Exercise materials: Begin

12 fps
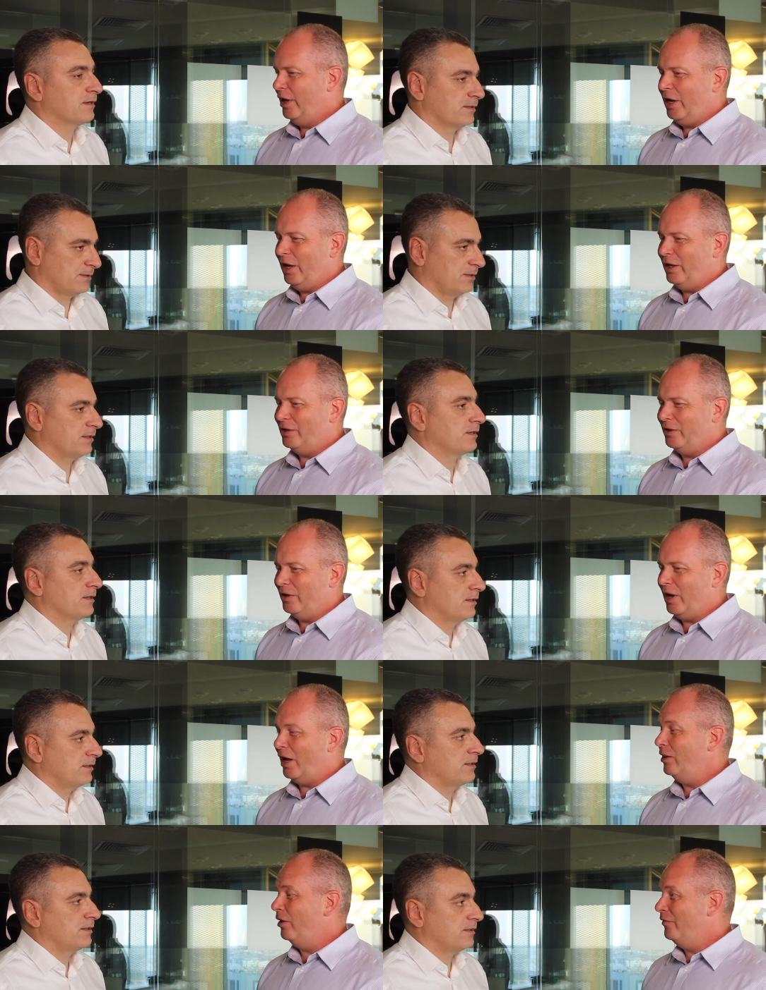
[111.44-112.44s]
Speaker 1: And uh, I
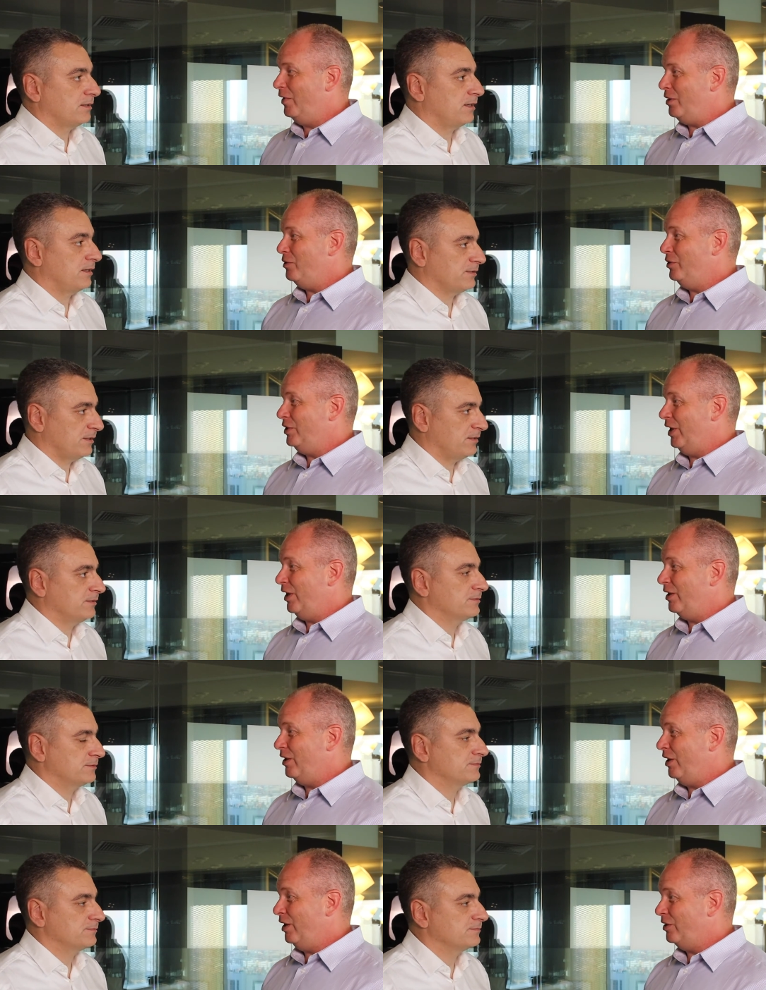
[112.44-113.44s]
love that you said
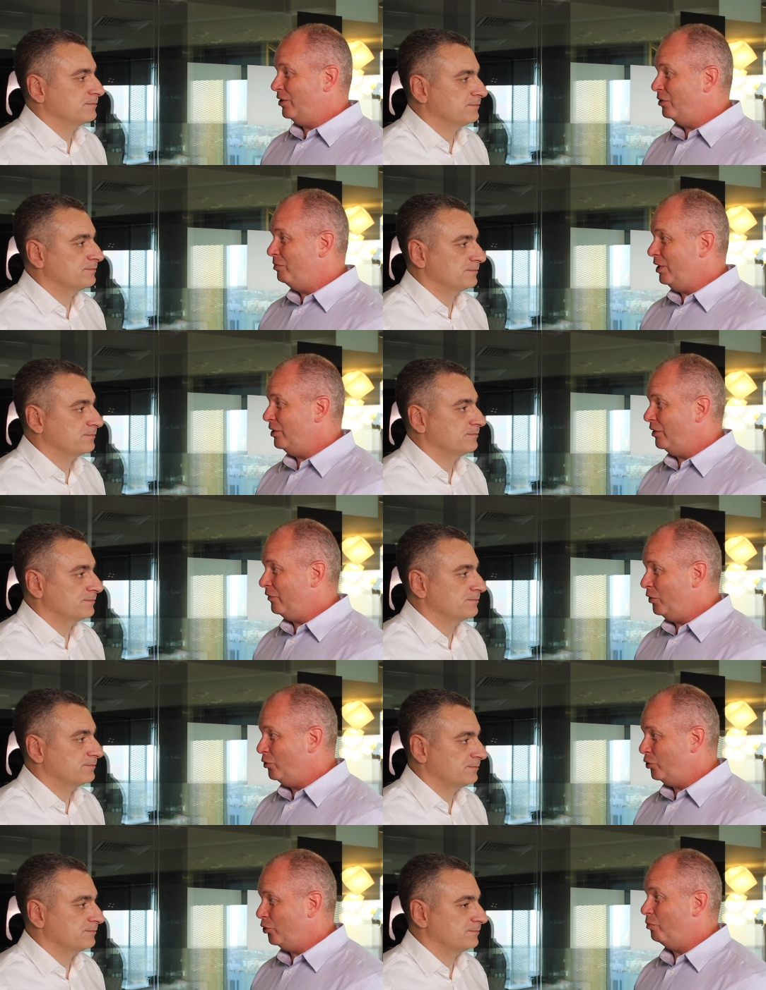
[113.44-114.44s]
it could be in the
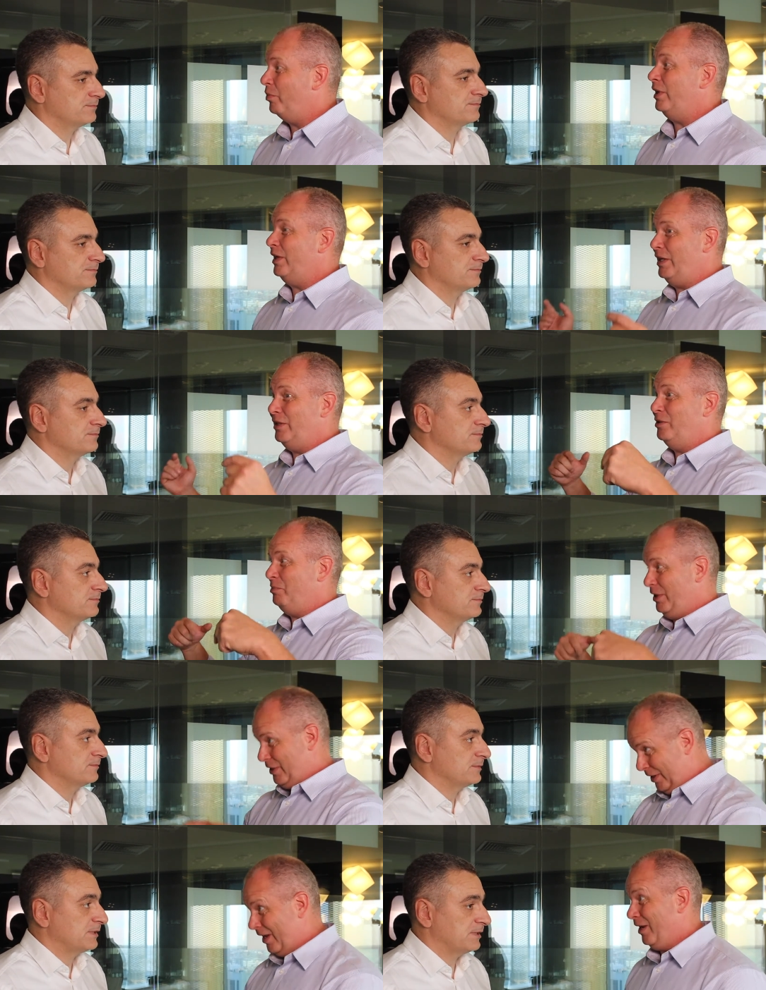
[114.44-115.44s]
future, but it needs to be
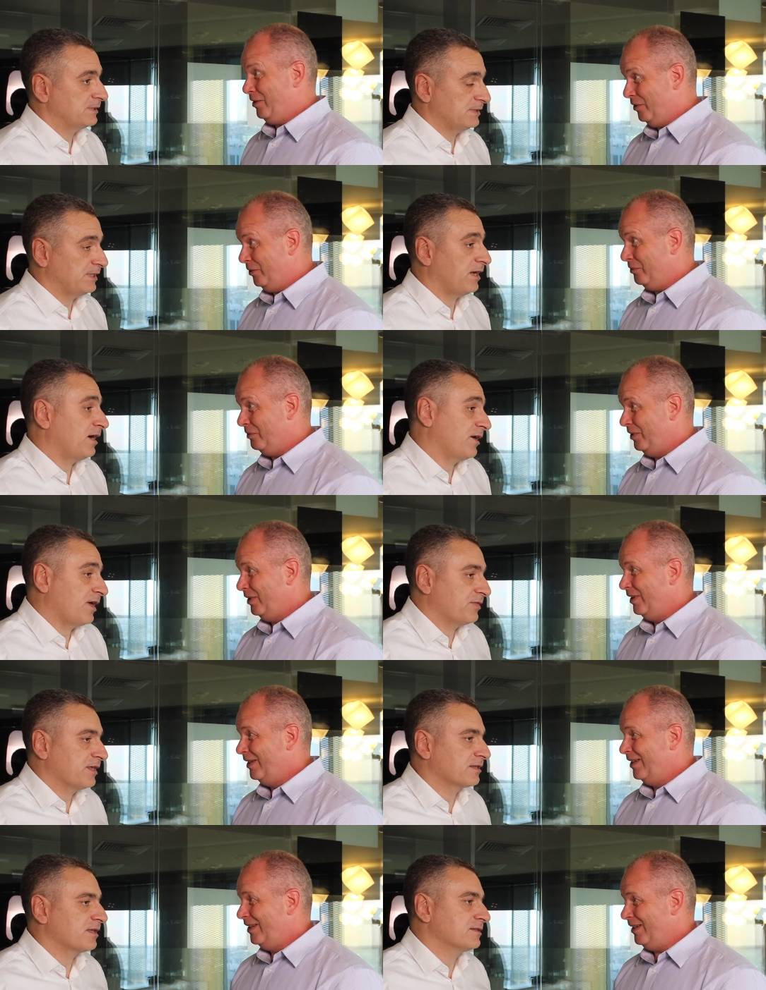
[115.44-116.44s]
today too. Yeah, I
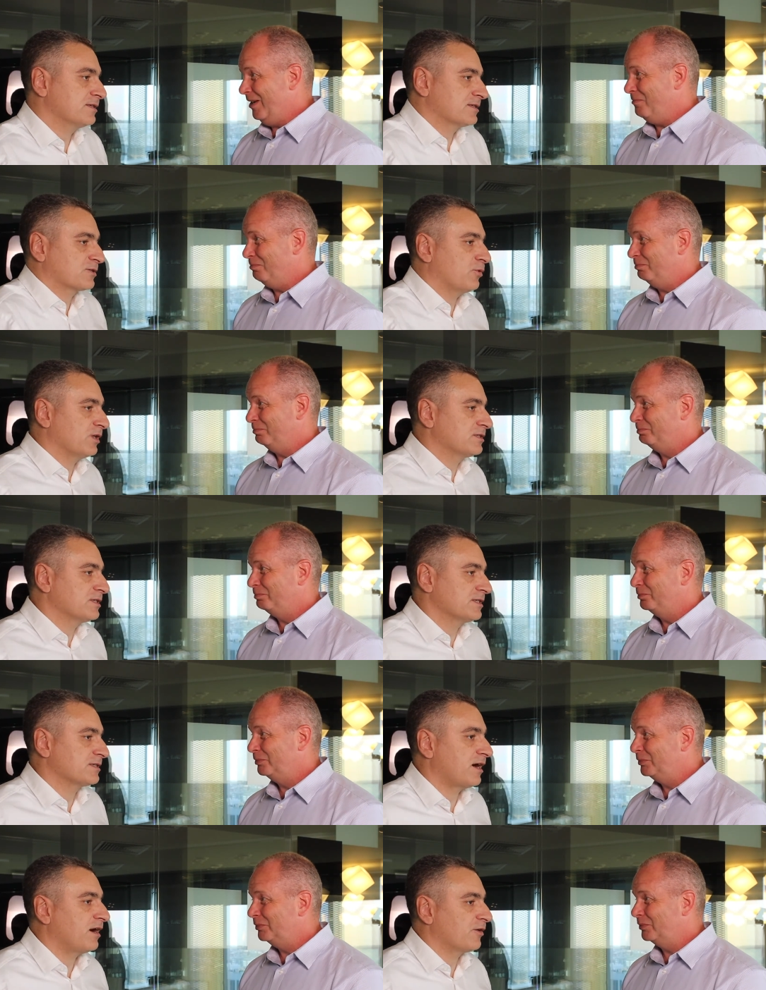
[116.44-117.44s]
Speaker 2: think that yeah. these qualities
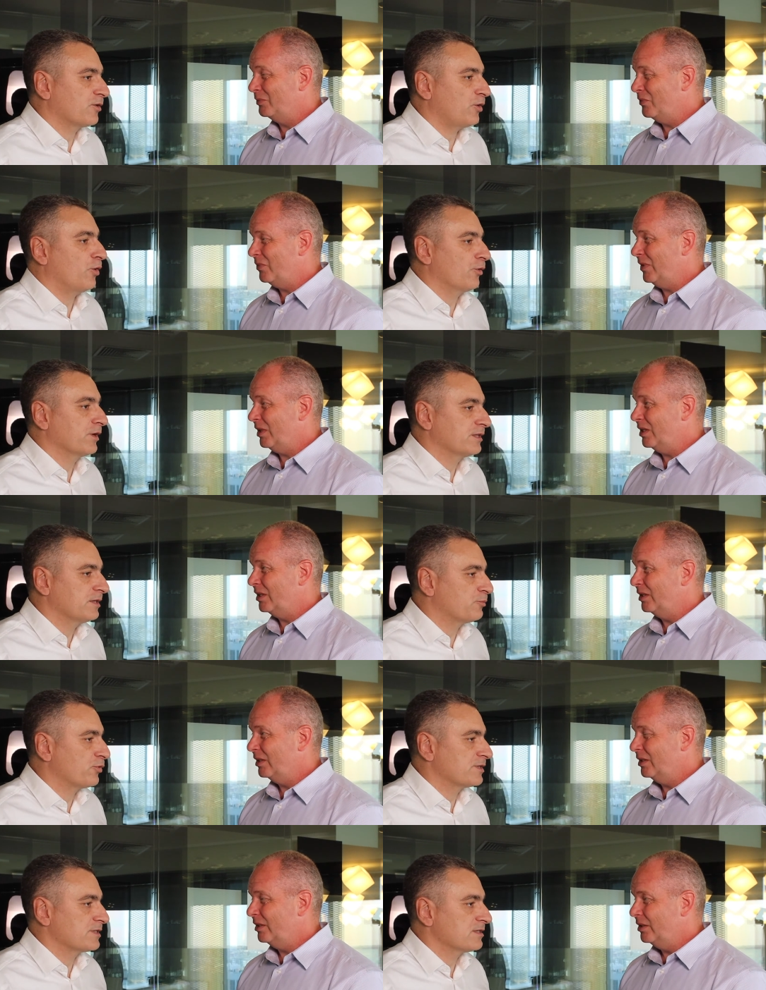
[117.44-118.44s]
are already
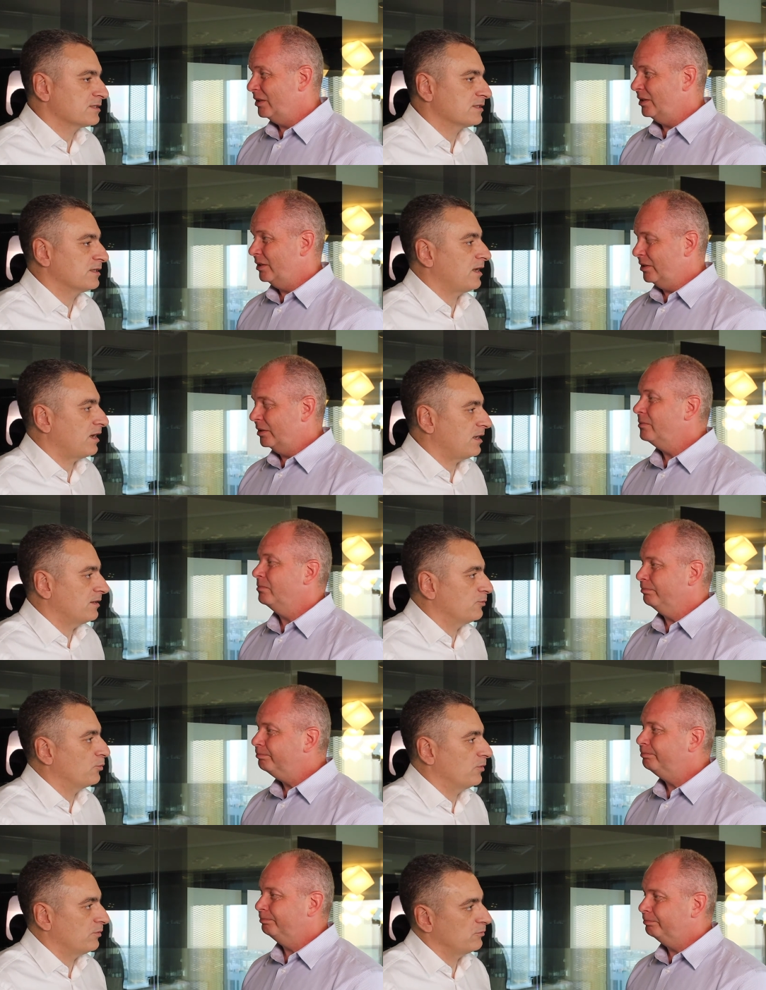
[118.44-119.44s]
present uh,
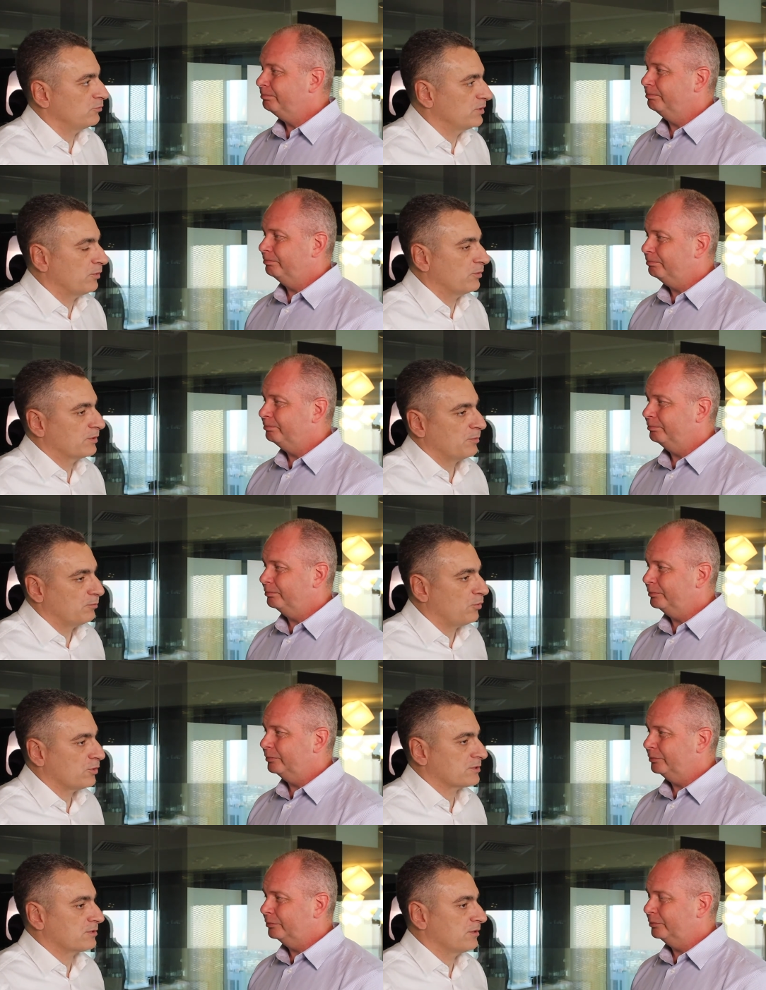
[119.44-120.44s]
with,
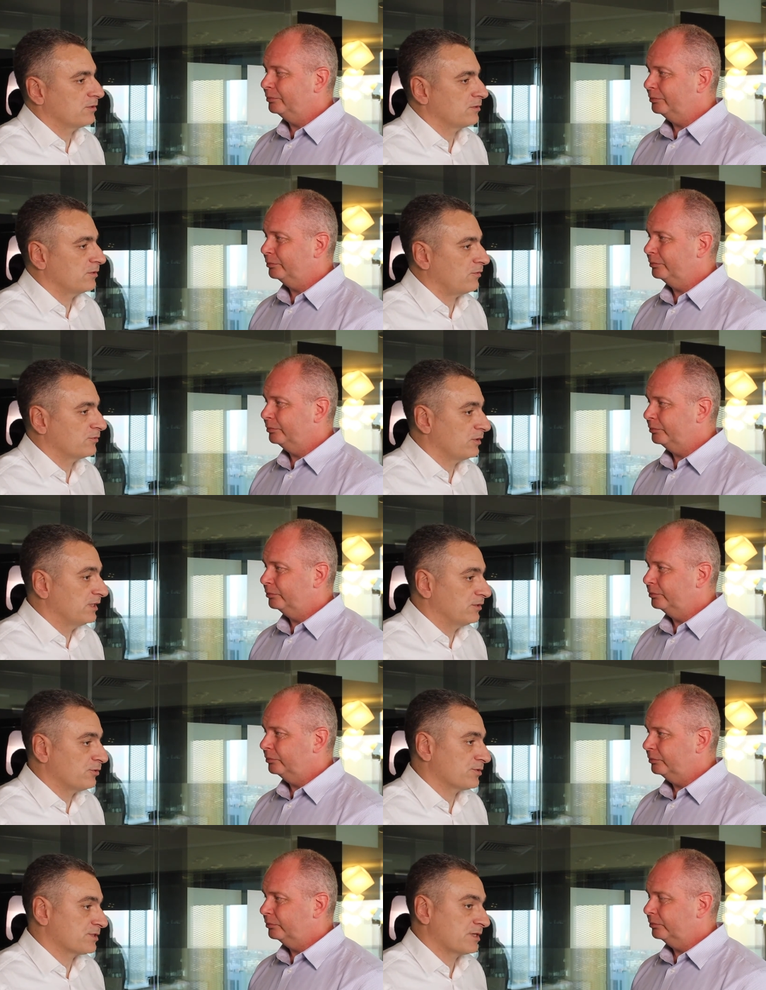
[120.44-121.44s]
most uh, of the
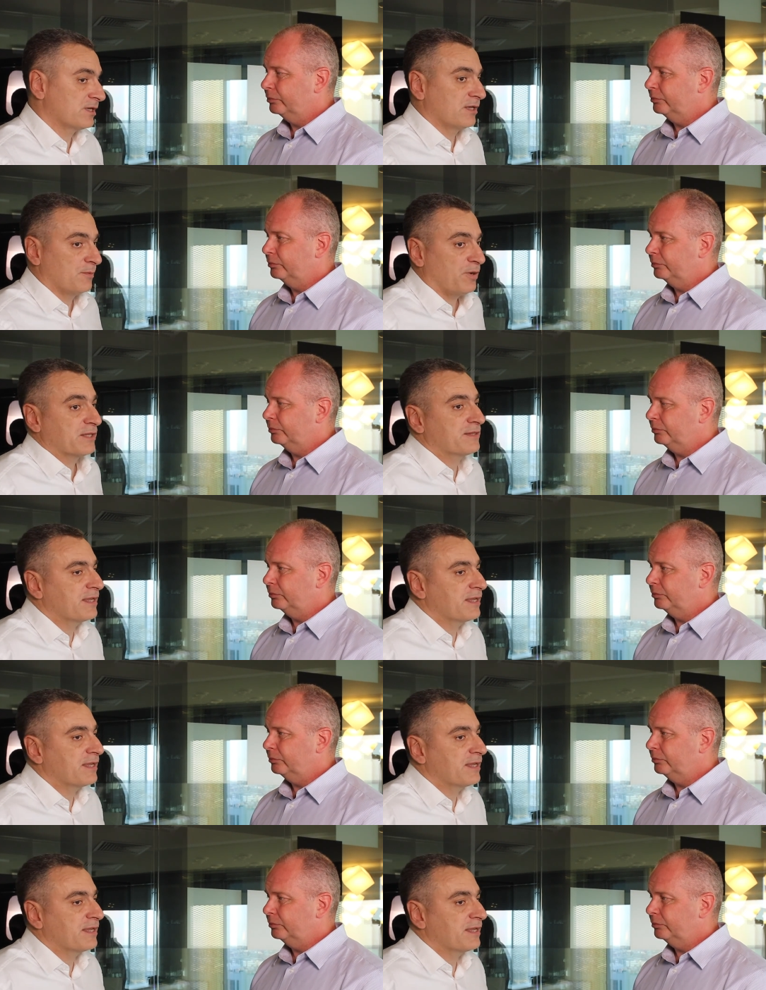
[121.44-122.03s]
leaders, but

Exercise materials: End

→ **What you should do**:
Write the data above out exactly. Leave out any pictures.

→ **Written solution**:
12 fps
[111.44-112.44s]
Speaker 1: And uh, I
[112.44-113.44s]
love that you said
[113.44-114.44s]
it could be in the
[114.44-115.44s]
future, but it needs to be
[115.44-116.44s]
today too. Yeah, I
[116.44-117.44s]
Speaker 2: think that yeah. these qualities
[117.44-118.44s]
are already
[118.44-119.44s]
present uh,
[119.44-120.44s]
with,
[120.44-121.44s]
most uh, of the
[121.44-122.03s]
leaders, but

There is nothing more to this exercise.